I got home and to my amazement my white pants had a teeny tiny brushing of dirt that my camera can't even pick up. But I did scrape the top of my left foot, and I think that was the pivot point for my fall. So I have learned a few lessons: The guy on the subway platform a few years back had a good point about the dangers of baby carriers, as another "wise" woman who witnessed the fall quickly told me right after it happened: "Last year I saw a guy fall and his babie's head hit the cement (internal dialogue in my head: cement is glue, you mean concrete), and his head cracked open and was bleeding (thanks lady, I think I am shaken up enough right now--goodbye)...". Secondly, when wearing the baby carrier, it's probably not the best idea to where platform shoes of any kind. Third, be sure you see the ground before placing your feet there. And finally, and I think most importantly...there are angels among us.

5 Comments:

  • Wow. How amazing! I'm glad you and your little peanut are all right, that's scary! An angel pillowing your head though... what a comforting image.
    posted by Anonymous Anonymous at 4/27/2006 05:39:00 PM  



  • Wow K, you never cease to amaze me. I bet that had to have been a very scary moment. I only nearly fell down the subway stairs with bjorn and baby and I was shaken up for quite some time thinking about all the what if's. I am glad you are alright and that you are keenly aware of the angels among us.
    posted by Blogger Kelly at 4/27/2006 06:48:00 PM  



  • Tears again on this blog today! You and Z are double whammmy-ing me!
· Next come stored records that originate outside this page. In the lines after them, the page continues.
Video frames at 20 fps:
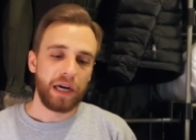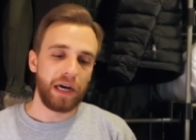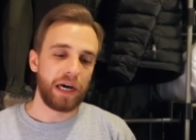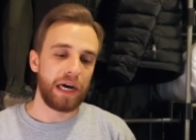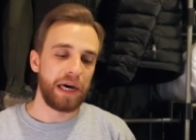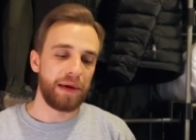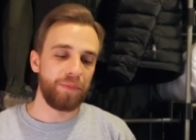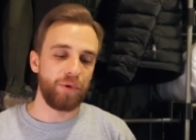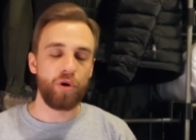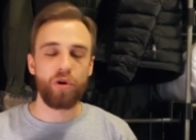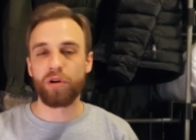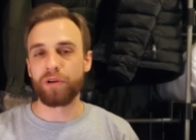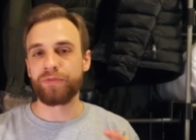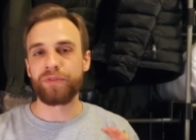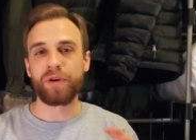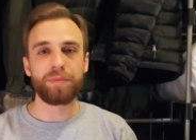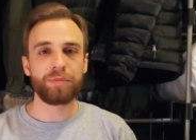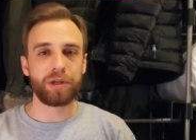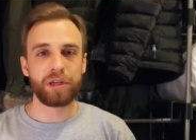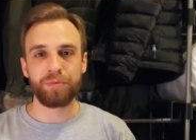um, or
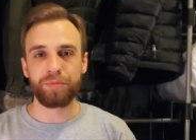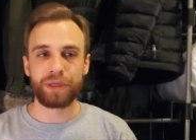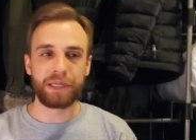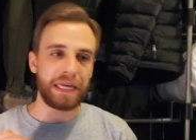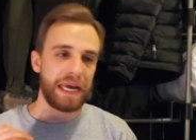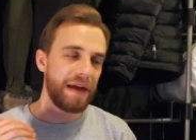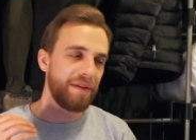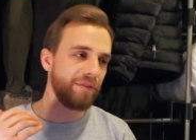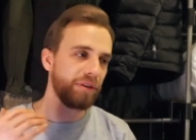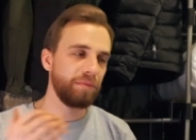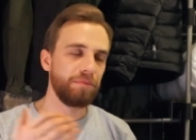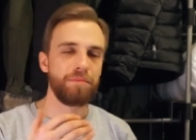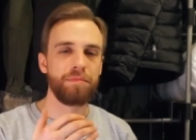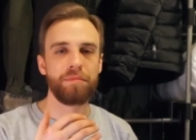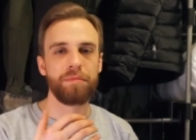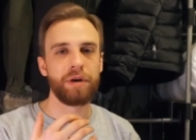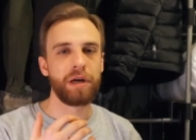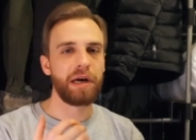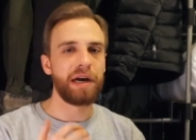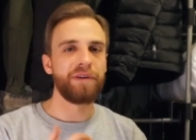if I'm going to be having
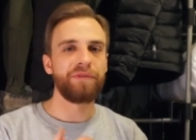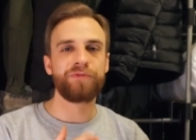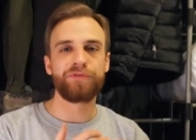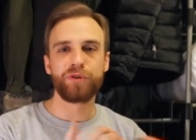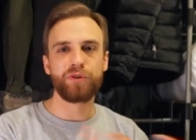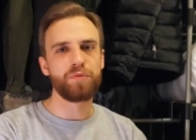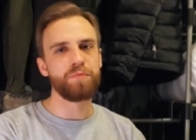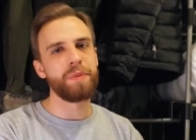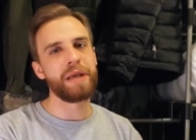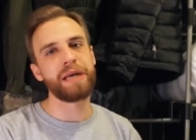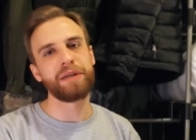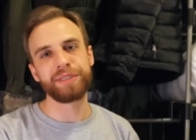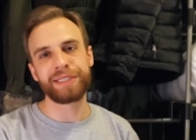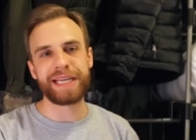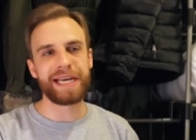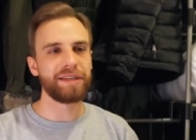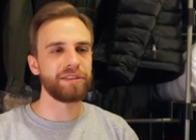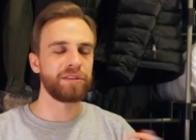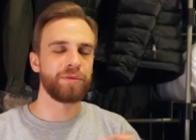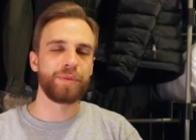uh, food mailed
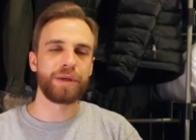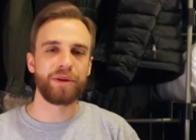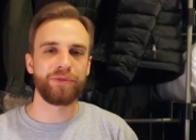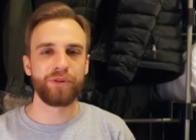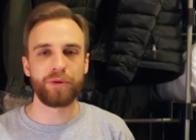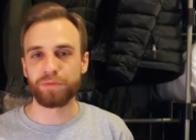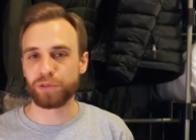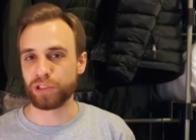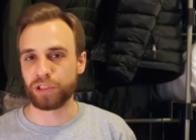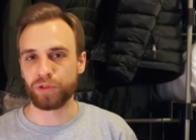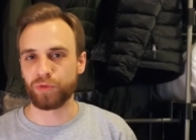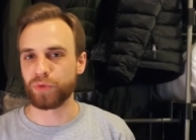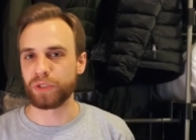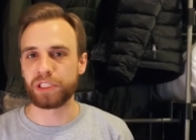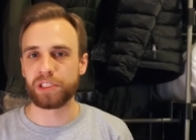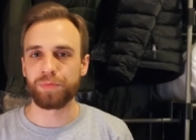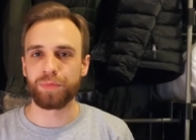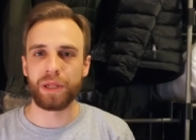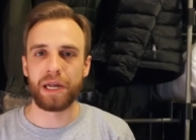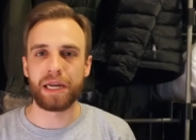down to me, if I'm just going to
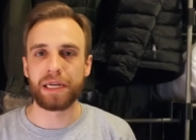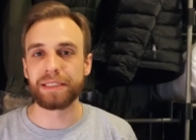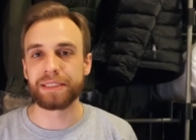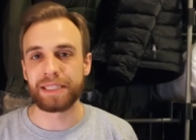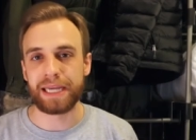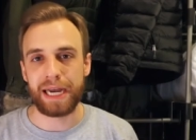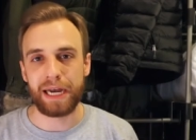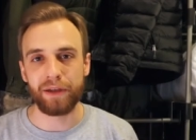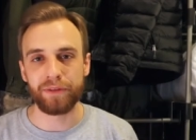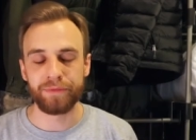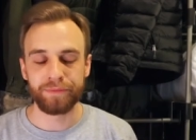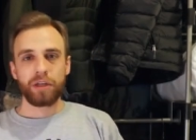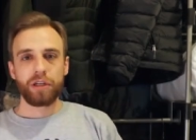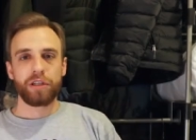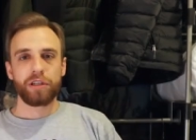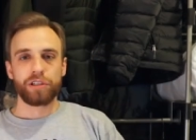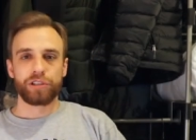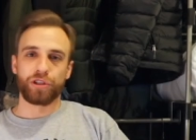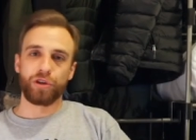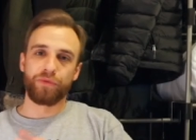resupply in town.
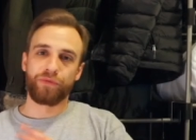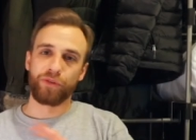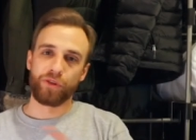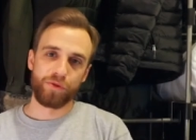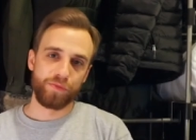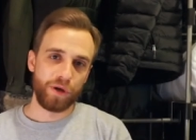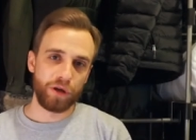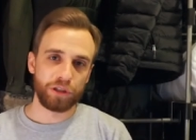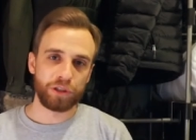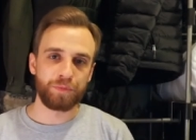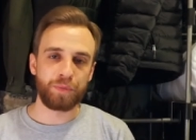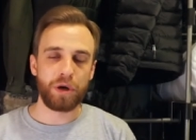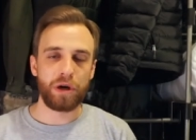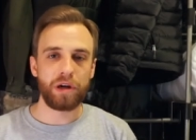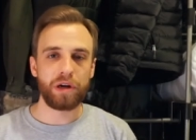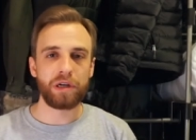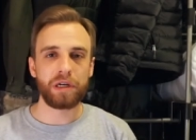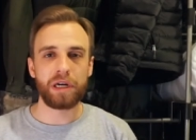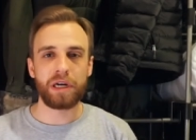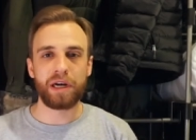So for the most
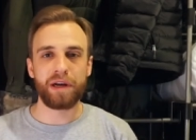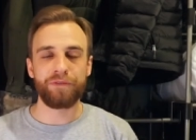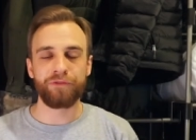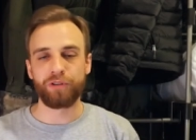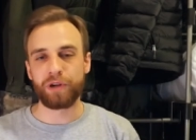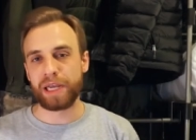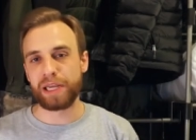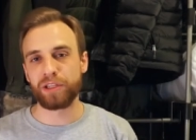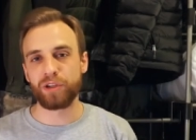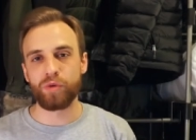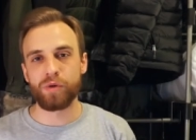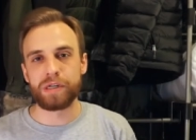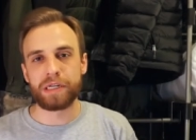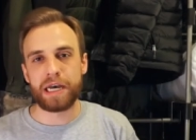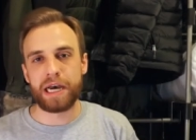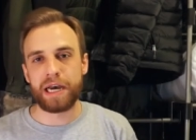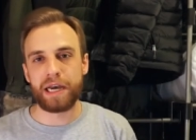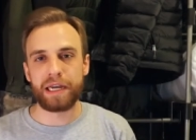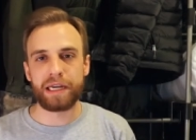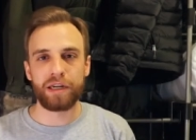part, uh, Fernando and
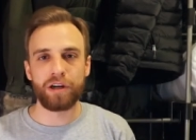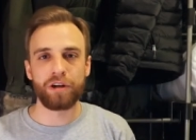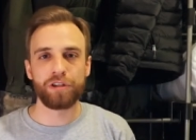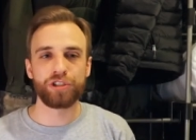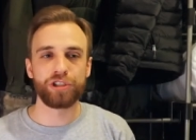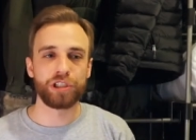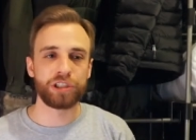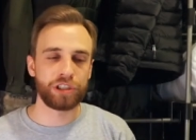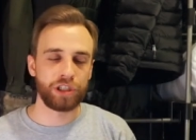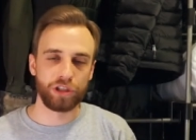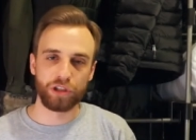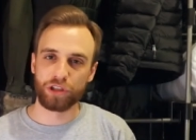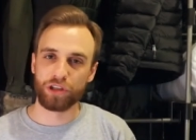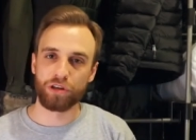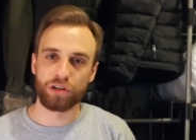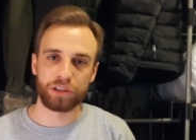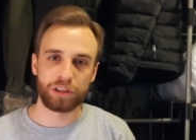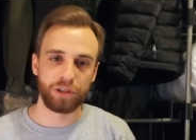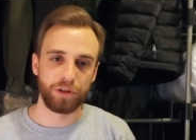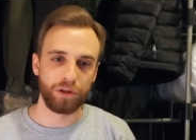I are just going to
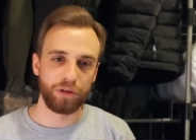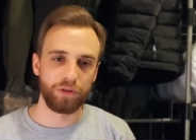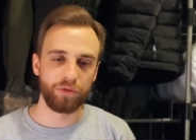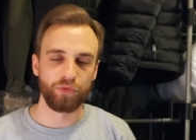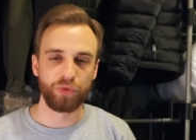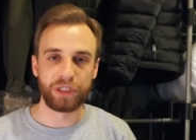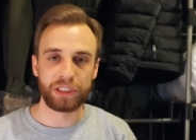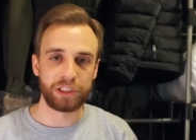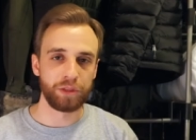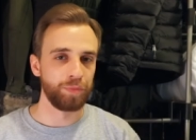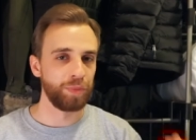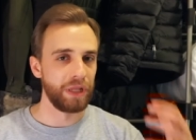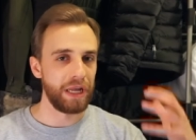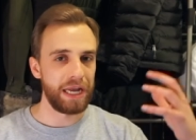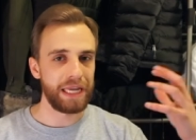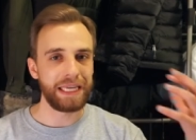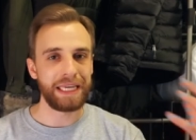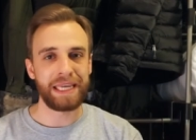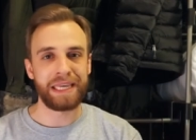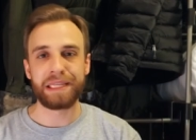look to
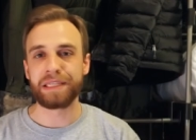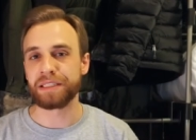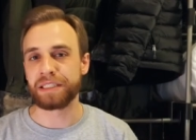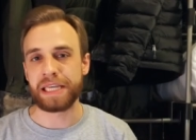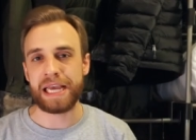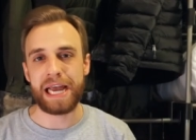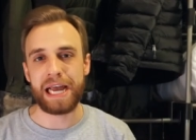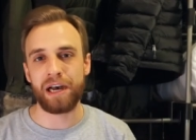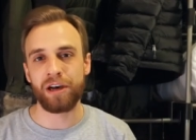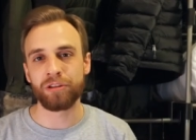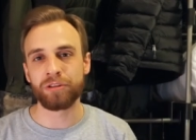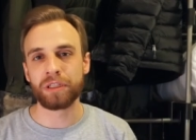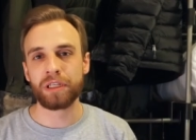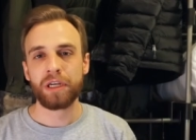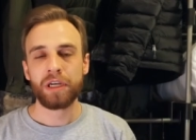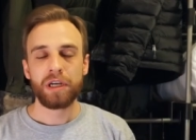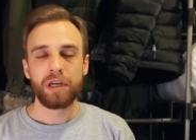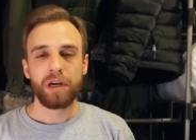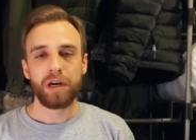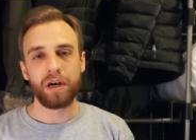resupply in town.
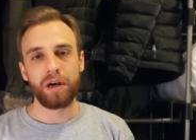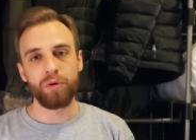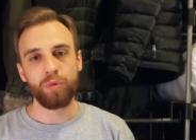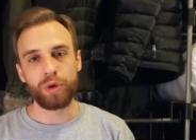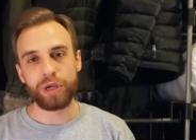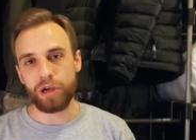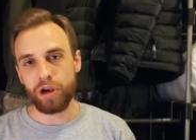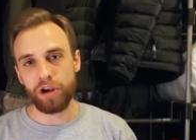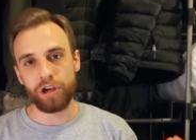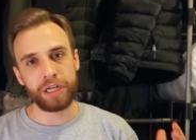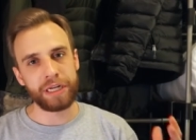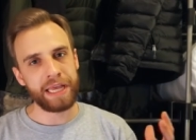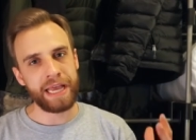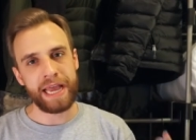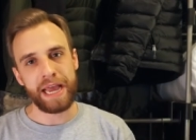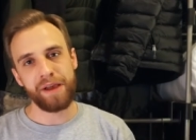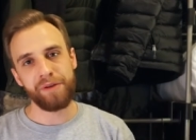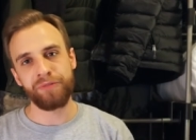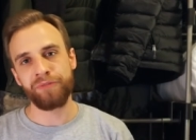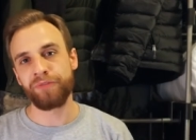Uh, we are going to
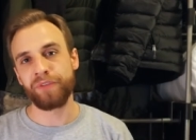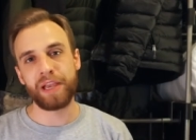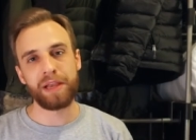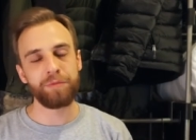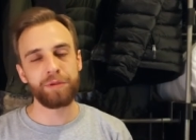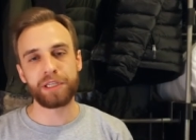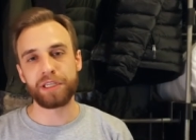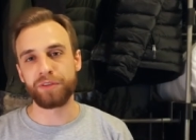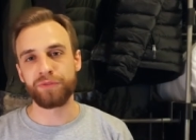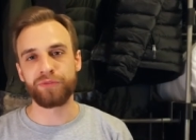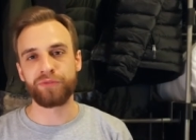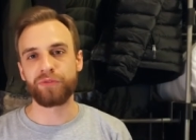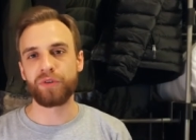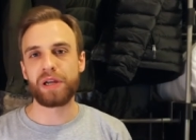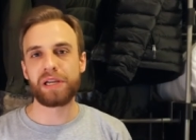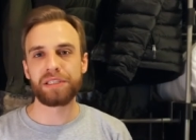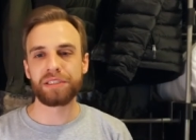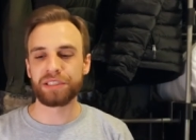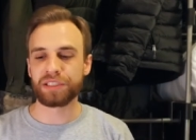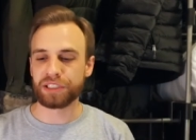have family and
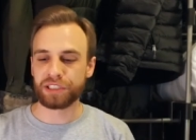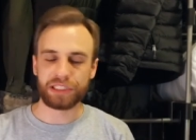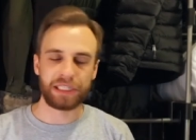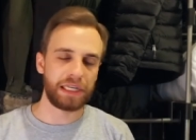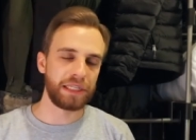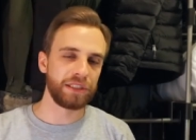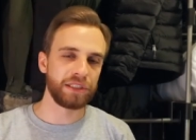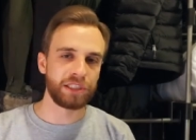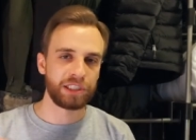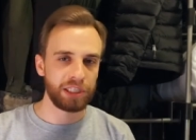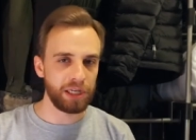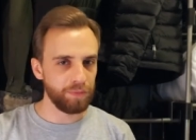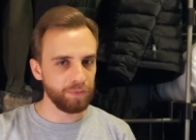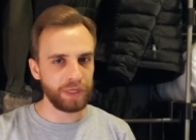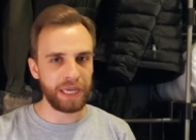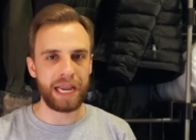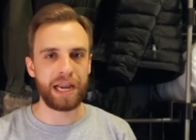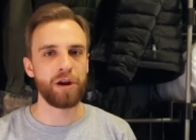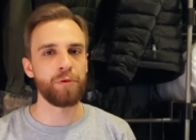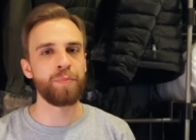friends send some
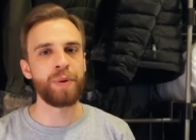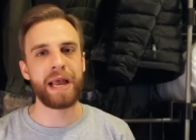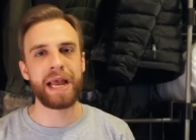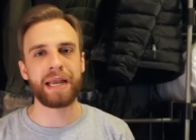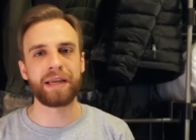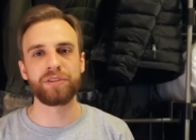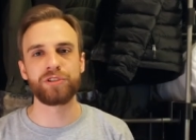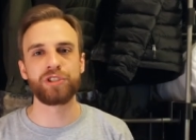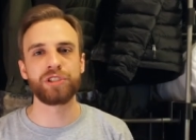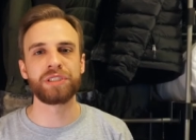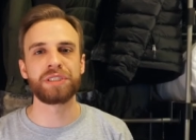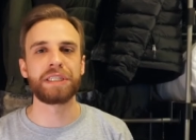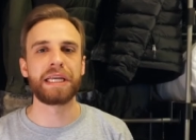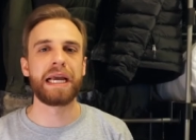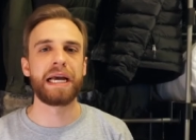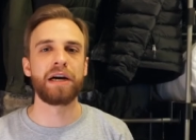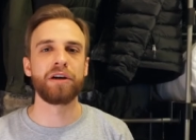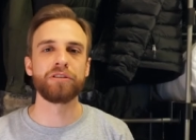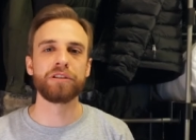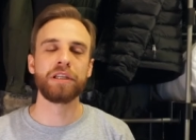care packages
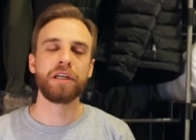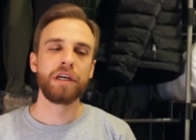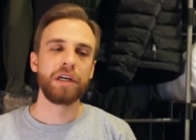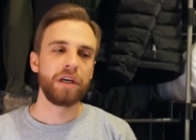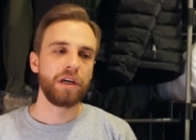down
    Beautiful post. There really are angels among us. When I was in high school I was coming down the stairs early one morning (wood stairs) and I missed a step - got the wood steps confused with the wood floor. Instead of slipping and falling on that last step I kind of "landed" on the floor. And I KNOW I didn't do that myself...Definately an angel helping me out that morning. Maybe it was because I was on my way to seminary, maybe it doesn't matter but I've never forgotten it.

    So glad that you and Poopy were OK...
    posted by Blogger chloe at 4/27/2006 07:46:00 PM  



  • I am always thinking about things like this now that I'm toting my little one around. One day I took a long walk up into the hills. Didn't seem so dangerous on my way up, but on the way down I kept imagining what would happen if I tripped and the stroller went flying -- ugh!... it's too scary to think about as I write this even now. Thank goodness I held on tight that day. Now at least I'll know what to do if I ever wipe out in the bjorn... and I'll definitely hope an angel is there for me, too. Glad you're okay.

    PS - I LOVE those days in New York. I can just imagine it....
    posted by Blogger Beth at 4/27/2006 08:08:00 PM  



  • I can't believe what I just read. I'm so glad you're ok. This really happened today? And I have plans with you tomorrow--I'm so glad you're all coming and in one piece. Sounds funny, but I'm sitting here so scared that you could have been seriously hurt--you or dd. Sheesh. Thanks heavens for those angels sent to you.